*** Begin section ***

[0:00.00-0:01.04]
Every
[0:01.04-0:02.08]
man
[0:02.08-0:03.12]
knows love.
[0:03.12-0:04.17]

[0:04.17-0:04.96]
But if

*** End section ***
*** Begin section ***

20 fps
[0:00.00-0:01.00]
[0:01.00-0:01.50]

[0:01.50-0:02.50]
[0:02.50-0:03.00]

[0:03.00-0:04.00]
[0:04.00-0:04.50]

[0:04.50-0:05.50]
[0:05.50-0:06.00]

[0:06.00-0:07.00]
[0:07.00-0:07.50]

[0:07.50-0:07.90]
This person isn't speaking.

*** End section ***
*** Begin section ***

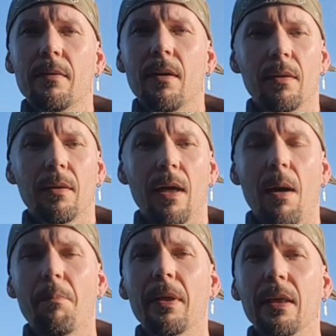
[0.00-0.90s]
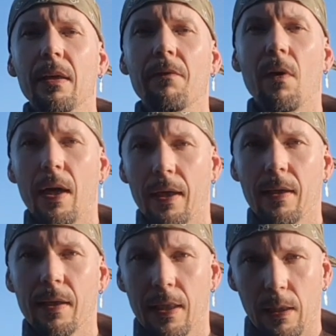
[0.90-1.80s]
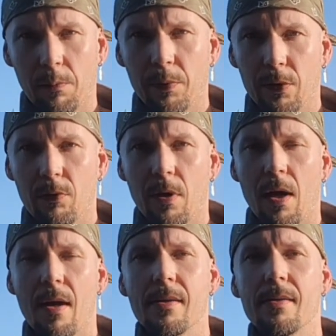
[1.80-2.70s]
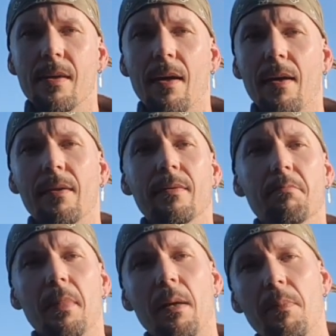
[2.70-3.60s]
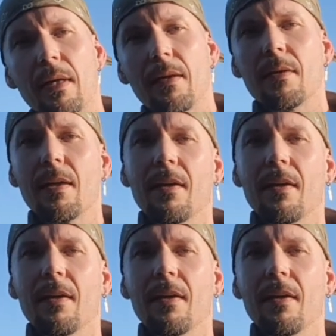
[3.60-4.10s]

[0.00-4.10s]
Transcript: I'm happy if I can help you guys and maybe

*** End section ***

§ **WHAT TO PRODUCE**:
The data above holds the lines to copy: start at the one with "[0.90-1.80s]", stop at the one with "Transcript: I'm happy", include both, copy them exactly without pictures, and copy nothing else.

§ **OUTPUT BELOW**:
[0.90-1.80s]
[1.80-2.70s]
[2.70-3.60s]
[3.60-4.10s]

[0.00-4.10s]
Transcript: I'm happy if I can help you guys and maybe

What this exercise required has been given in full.